Drupal - "Drupal calls should be avoided in classes, use dependency injection instead"

Take the BlockLibraryController class as example; it extends the same class as your controller.

You define:

  • A static and public create() method that gets the values from the dependency container, and creates a new object of your class
  • A class constructor that saves the values passed from the previous method in object properties
  • A set of object properties to save the values passed in the class constructor

In your case, the code would be similar to the following one.

class MyModuleController extends ControllerBase {
  /**
   * The path alias manager.
   *
   * @var \Drupal\Core\Path\AliasManagerInterface
   */
  protected aliasManager;

  /**
   * Constructs a MyModuleController object.
   *
   * @param \Drupal\Core\Path\AliasManagerInterface $alias_manager
   *   The path alias manager.
   */
  public function __construct(AliasManagerInterface $alias_manager) {
    $this->aliasManager = $alias_manager;
  }

  /**
   * {@inheritdoc}
   */
  public static function create(ContainerInterface $container) {
    return new static(
      $container->get('path.alias_manager')
    );
  }

  /**
   * {@inheritdoc}
   */
  public function getUserContent() {
    $alias = $this->aliasManager->getPathByAlias($_POST['url']);
    // Omissis.
  }

}

Don't forget to put use \Drupal\Core\Path\AliasManagerInterface; on the top of the file containing the code you are showing.

As side note, the code you use to render the view is wrong: You don't need to use drupal_render() because views_embed_view() already returns a renderable array.
Then, the render array you are returning is probably not giving the output you expect. #name is probably not going to be used from Drupal, and #markup filters the markup you are passing to it, as described on Render API overview.

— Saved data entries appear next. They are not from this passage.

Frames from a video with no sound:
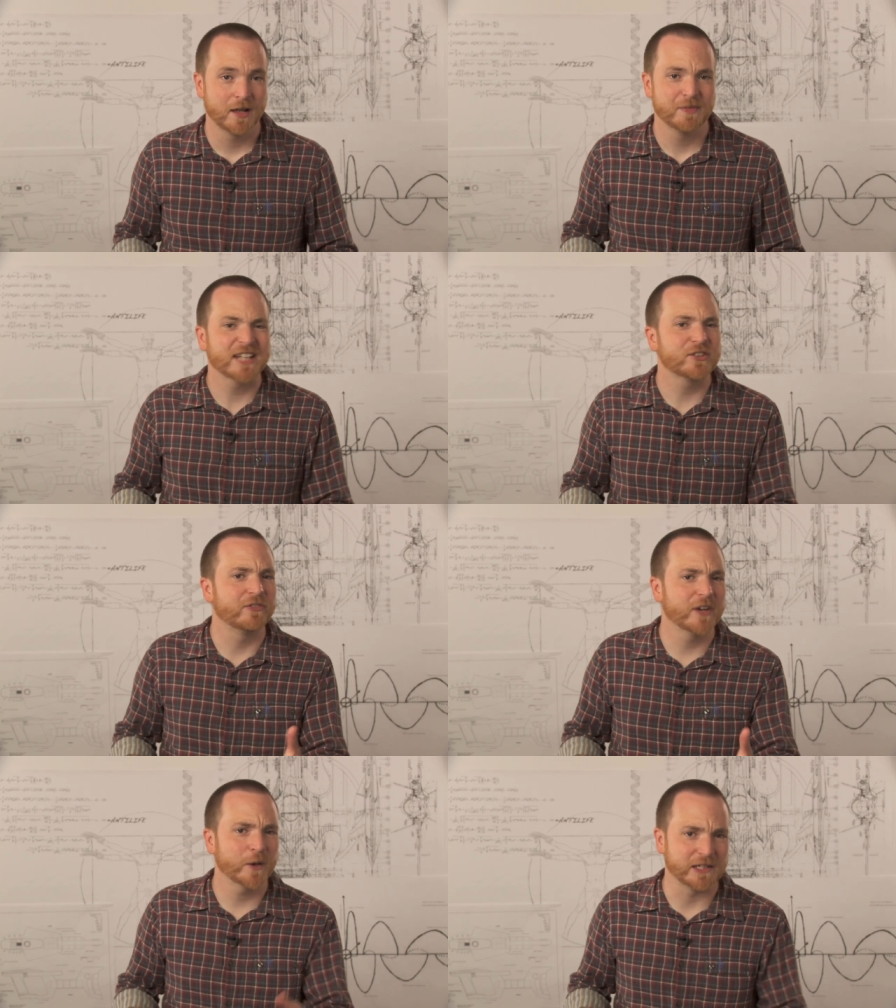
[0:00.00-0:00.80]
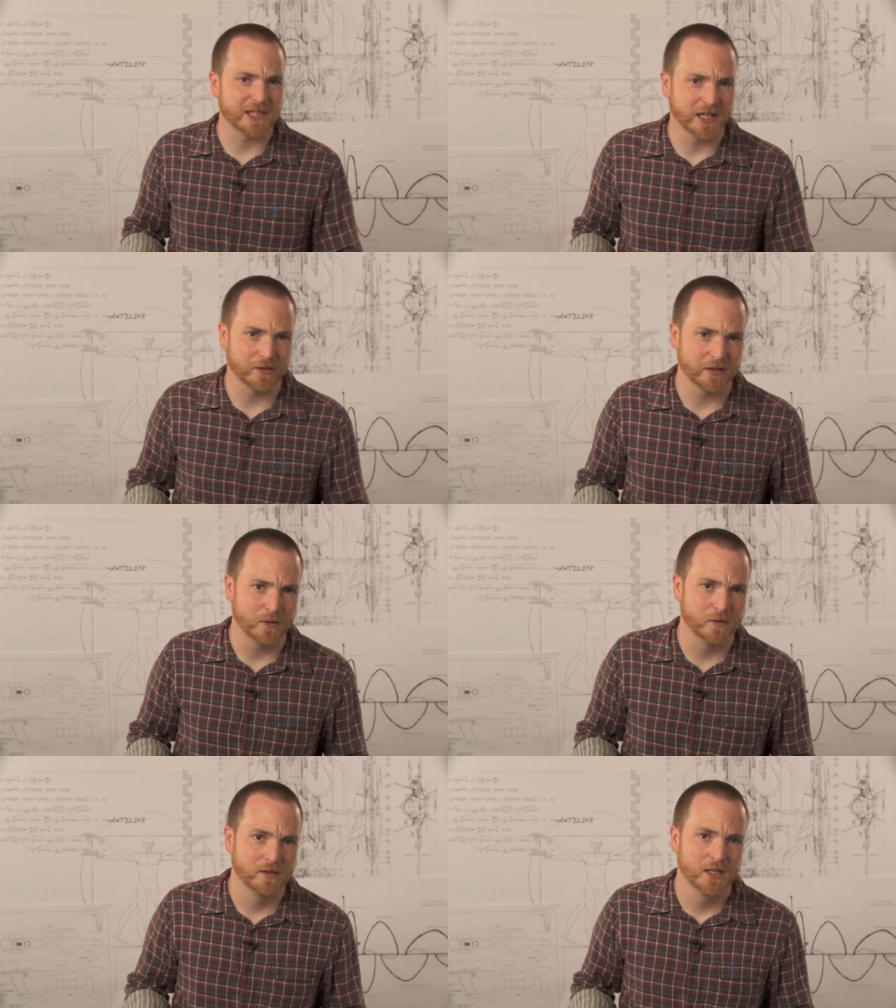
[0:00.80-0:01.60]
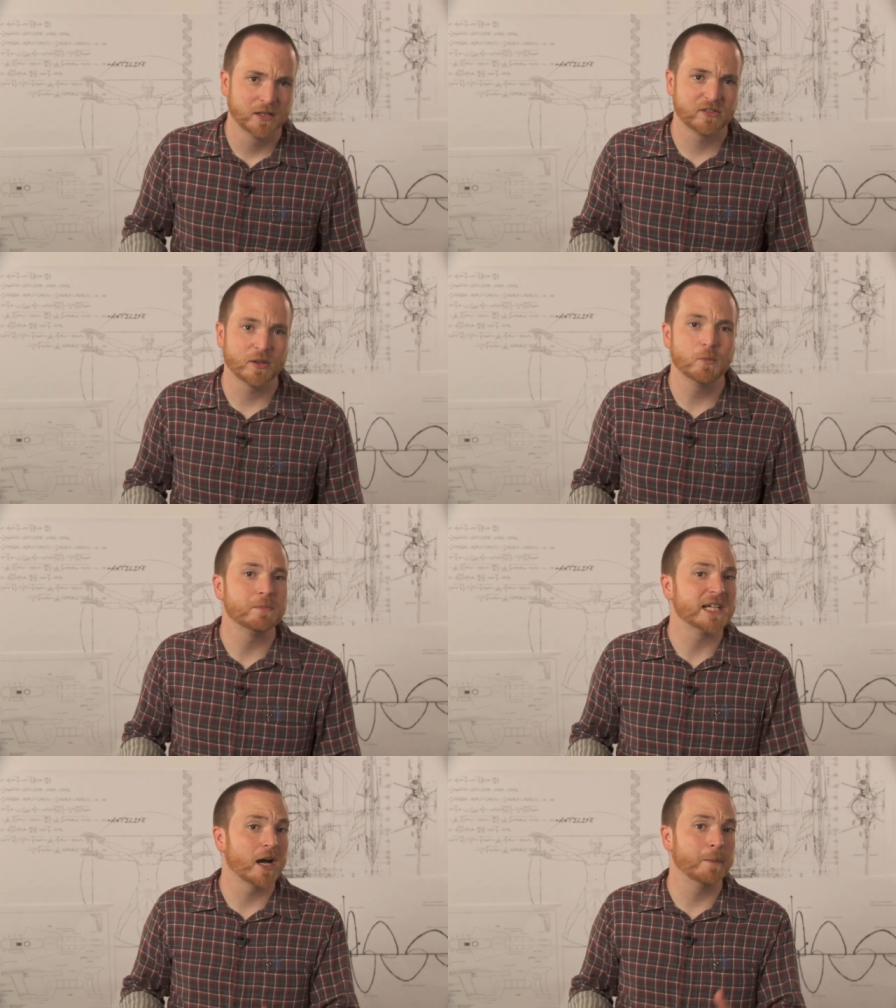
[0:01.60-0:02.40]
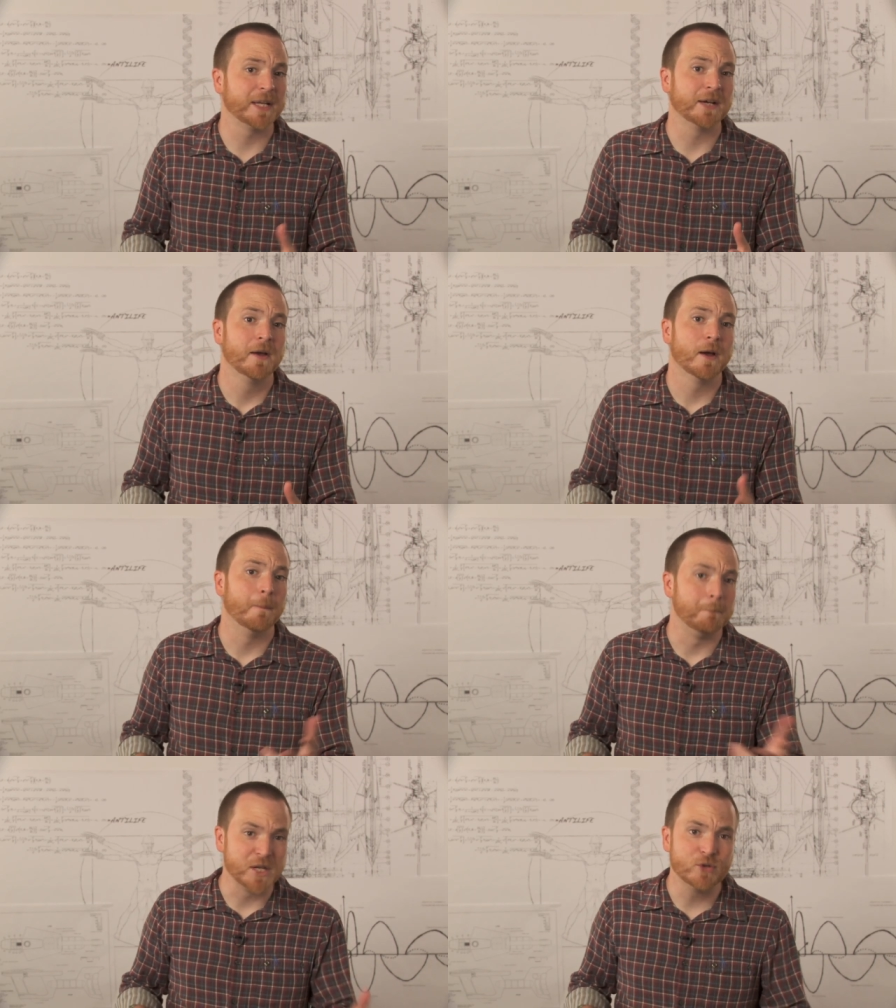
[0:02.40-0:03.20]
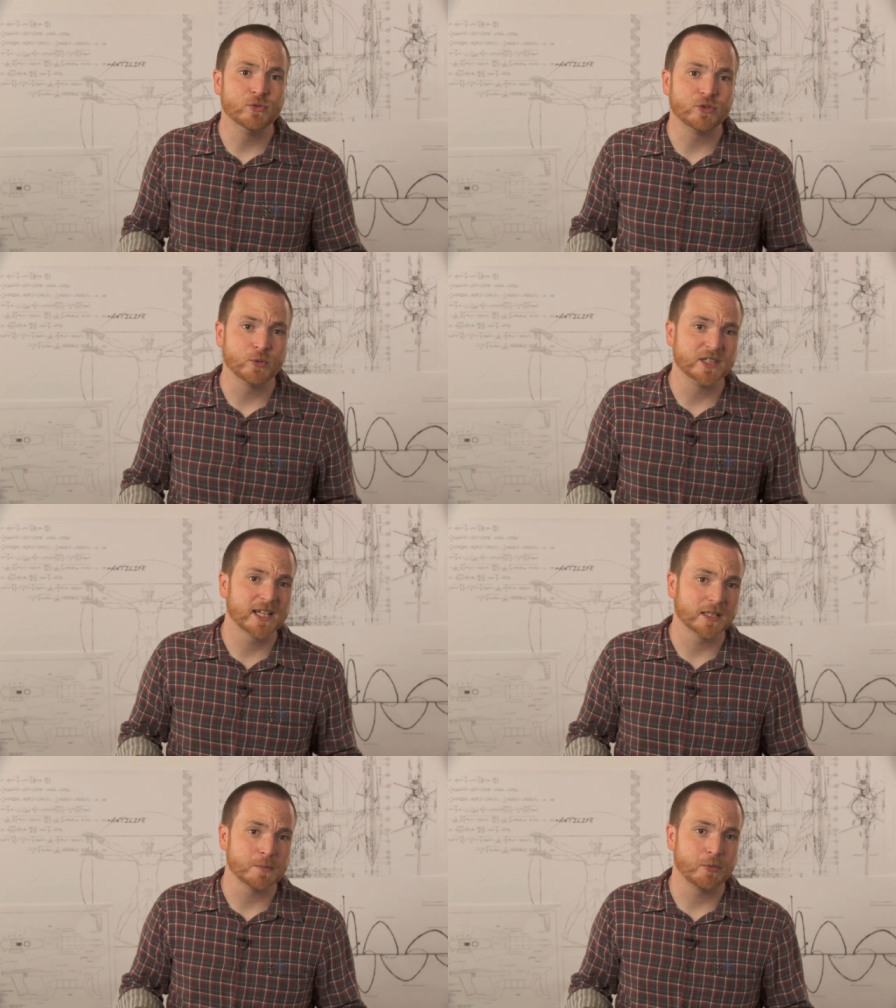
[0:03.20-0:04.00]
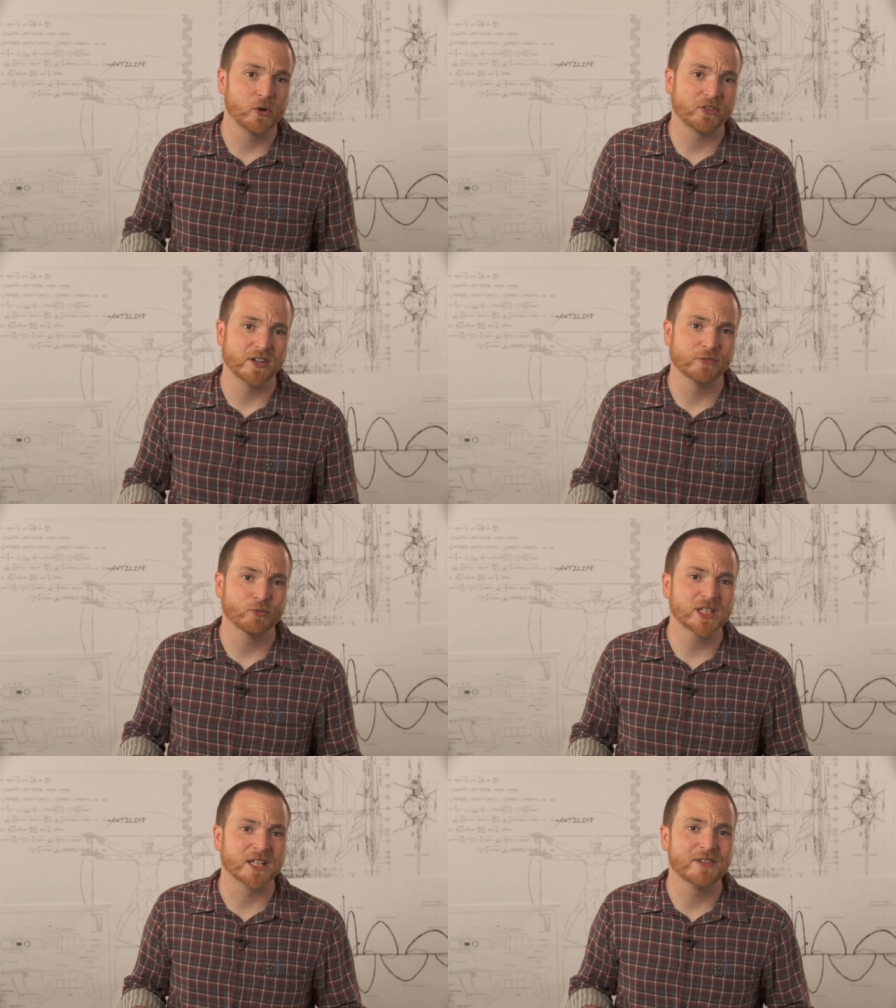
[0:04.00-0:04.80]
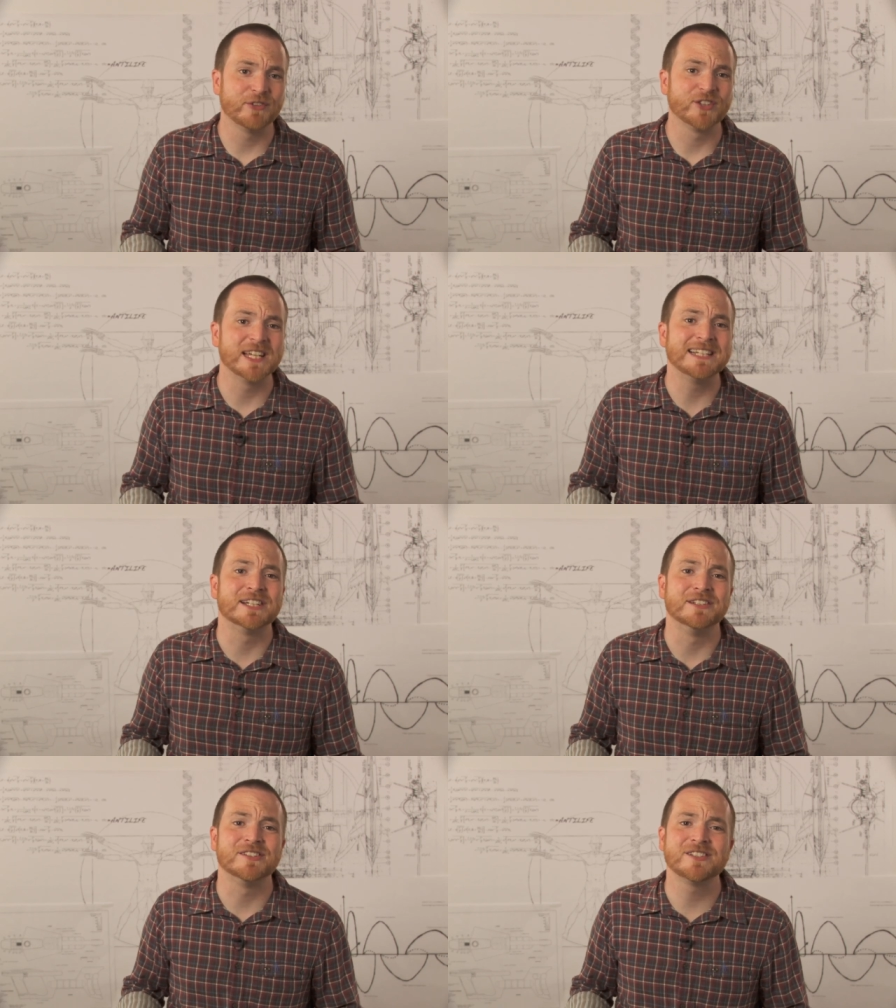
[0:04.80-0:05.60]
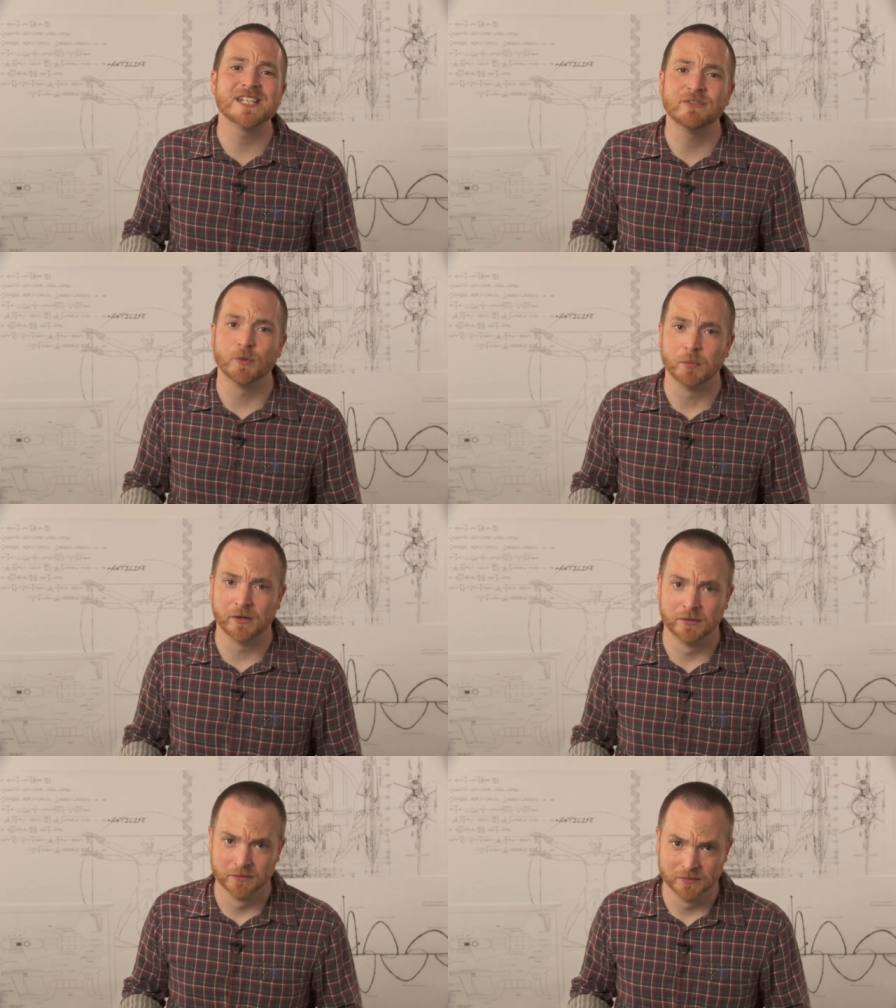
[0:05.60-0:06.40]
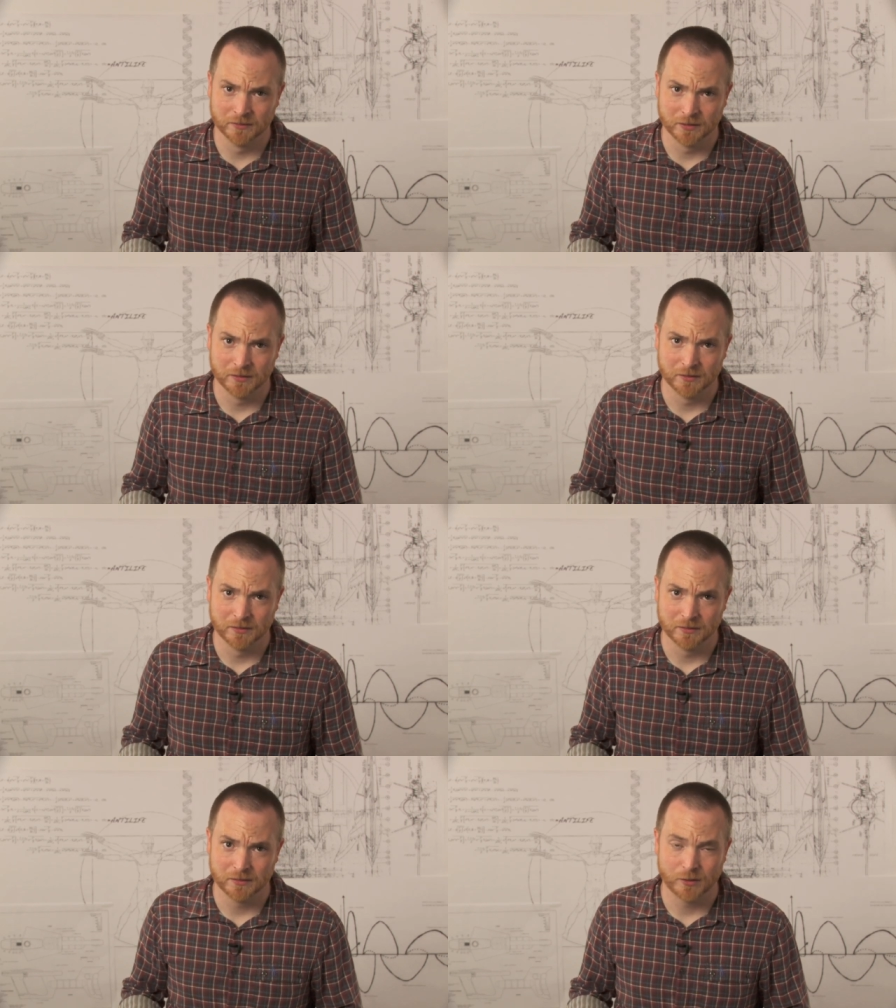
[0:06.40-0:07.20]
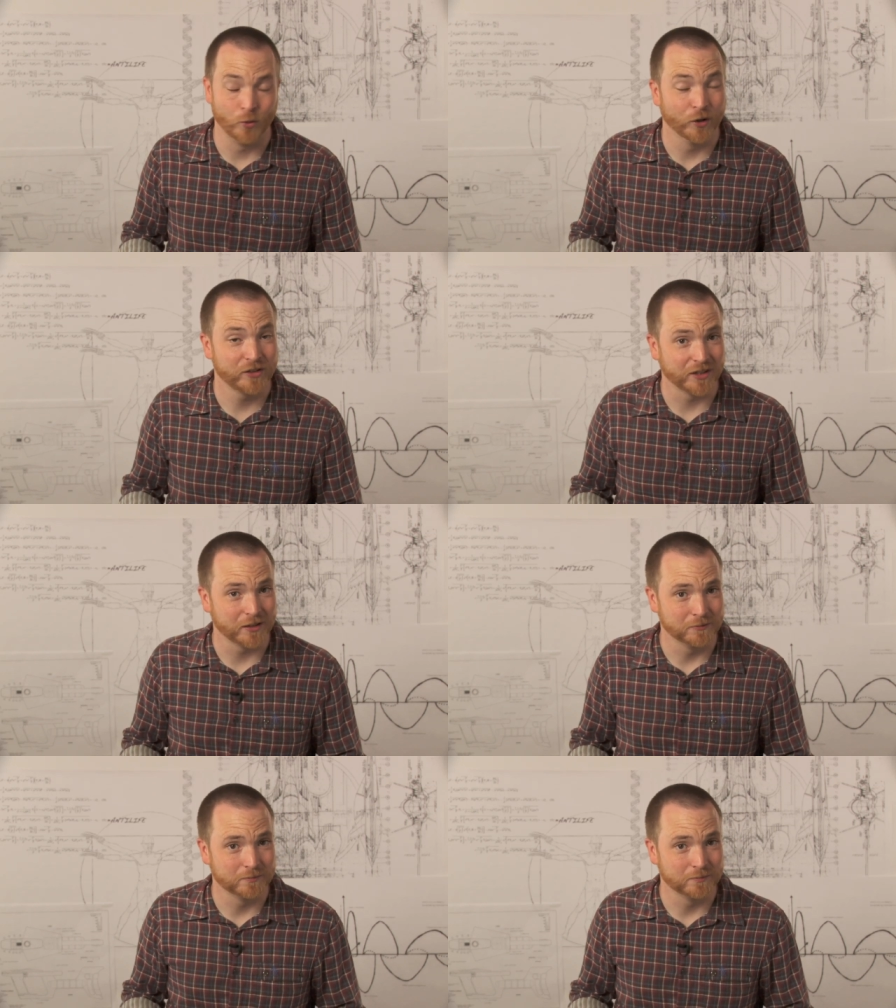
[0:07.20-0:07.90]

That's a fairy tale, though. Someone becoming immune to a deadly poison in real life is inconceivable. Or is it?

  • #markup: Specifies that the array provides HTML markup directly. Unless the markup is very simple, such as an explanation in a paragraph tag, it is normally preferable to use #theme or #type instead, so that the theme can customize the markup. Note that the value is passed through \Drupal\Component\Utility\Xss::filterAdmin(), which strips known XSS vectors while allowing a permissive list of HTML tags that are not XSS vectors. (I.e, <script> and <style> are not allowed.) See \Drupal\Component\Utility\Xss::$adminTags for the list of tags that will be allowed. If your markup needs any of the tags that are not in this whitelist, then you can implement a theme hook and template file and/or an asset library. Alternatively, you can use the render array key #allowed_tags to alter which tags are filtered.

  • #allowed_tags: If #markup is supplied this can be used to change which tags are using to filter the markup. The value should be an array of tags that Xss::filter() would accept. If #plain_text is set this value is ignored.